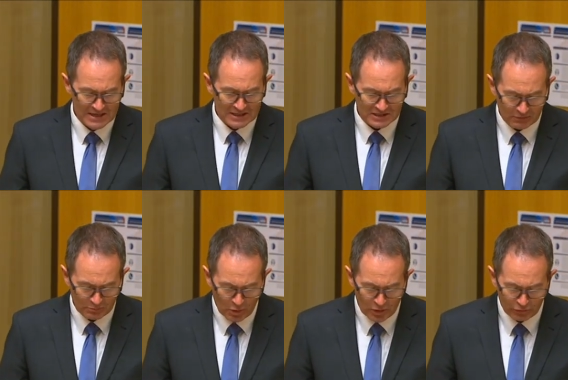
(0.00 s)

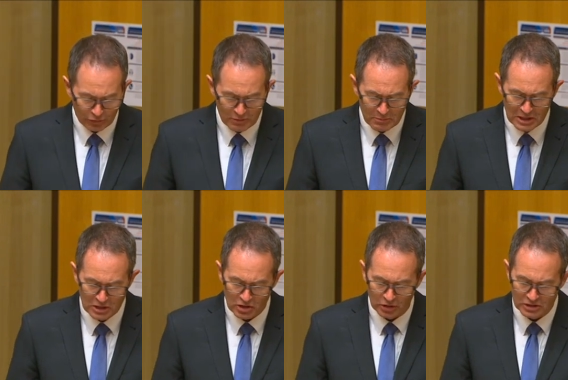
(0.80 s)
$7.3
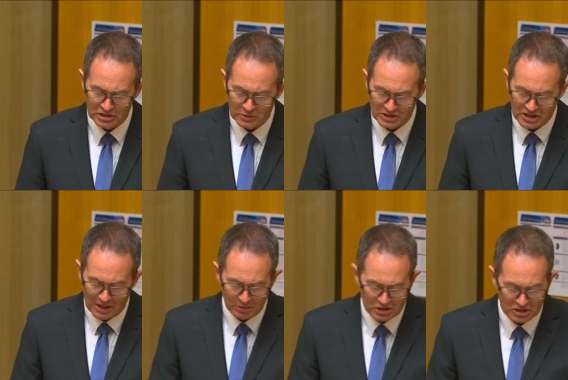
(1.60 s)
million to
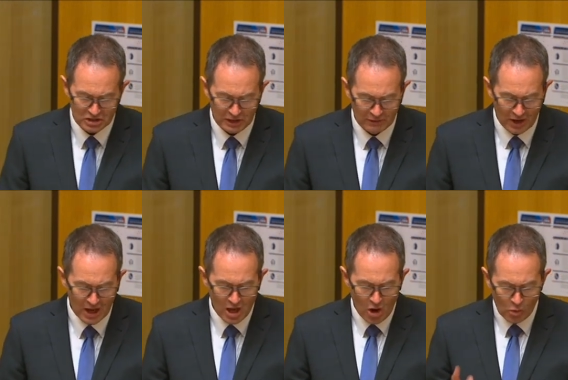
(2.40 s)
establish and
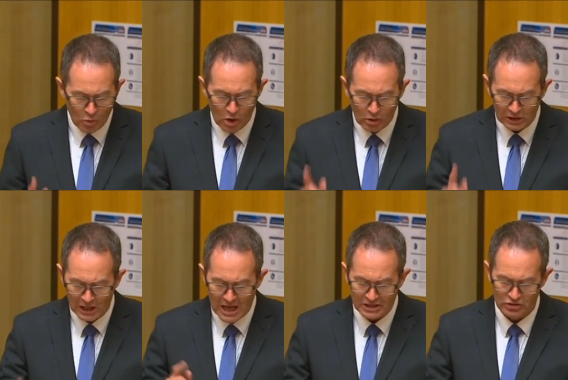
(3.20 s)
deliver
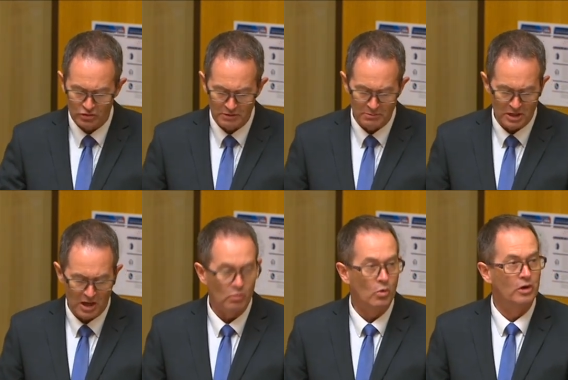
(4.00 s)
world-class treatment
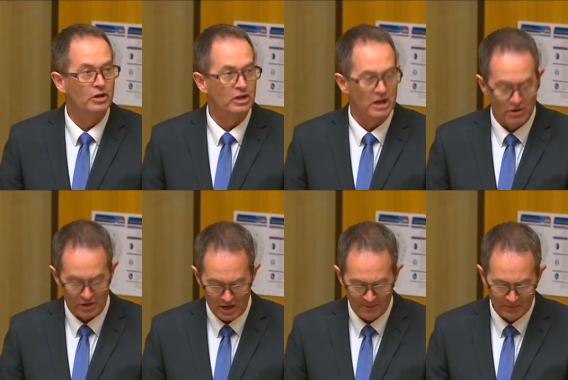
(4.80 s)
at Wandi
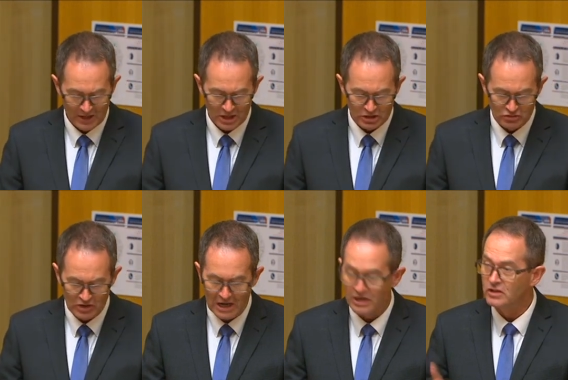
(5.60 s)
Nerida,
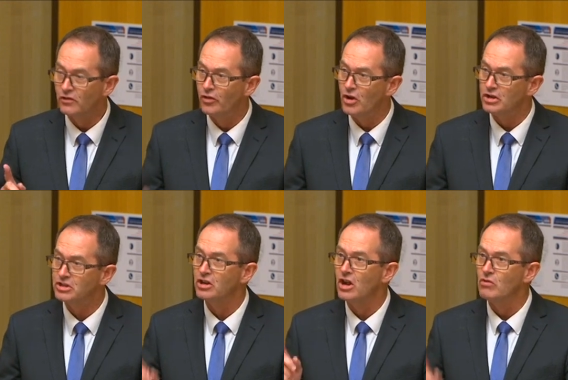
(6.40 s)
Australia's
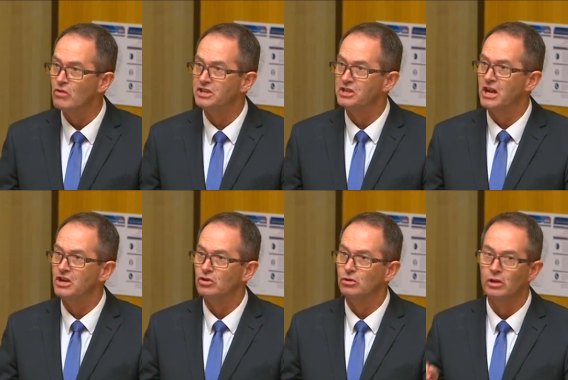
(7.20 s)
first
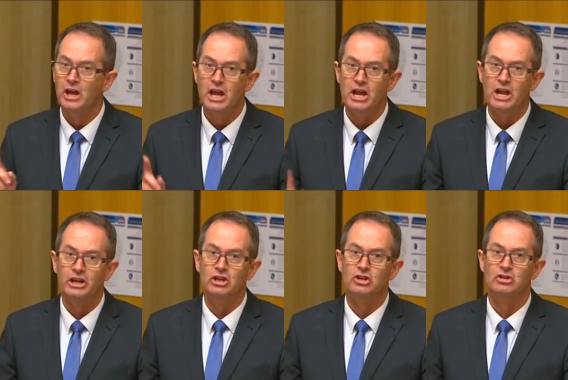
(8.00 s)
residential
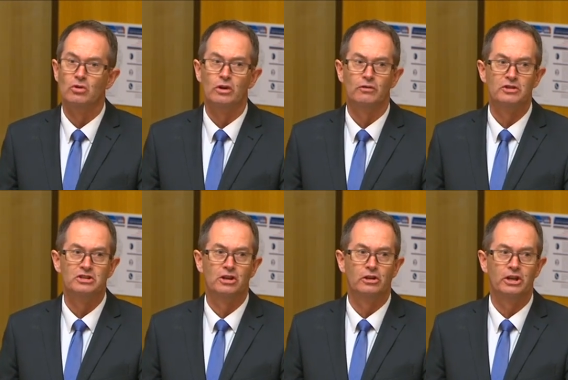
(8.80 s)
eating disorder
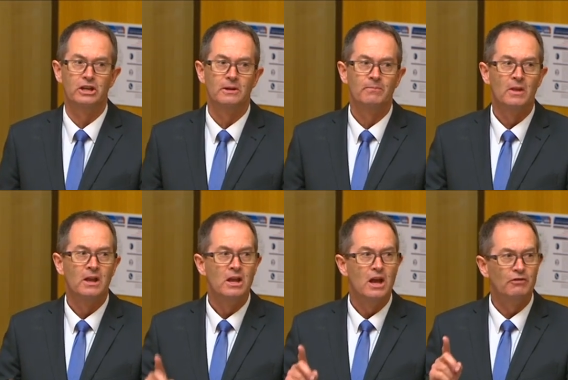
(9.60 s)
facility,
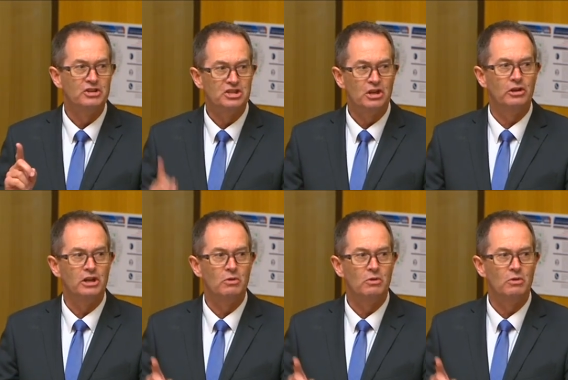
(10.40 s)
a facility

Work item: Every record is to be reproduced exactly, with no pictures included.

Your response:
(0.00 s)

(0.80 s)
$7.3
(1.60 s)
million to
(2.40 s)
establish and
(3.20 s)
deliver
(4.00 s)
world-class treatment
(4.80 s)
at Wandi
(5.60 s)
Nerida,
(6.40 s)
Australia's
(7.20 s)
first
(8.00 s)
residential
(8.80 s)
eating disorder
(9.60 s)
facility,
(10.40 s)
a facility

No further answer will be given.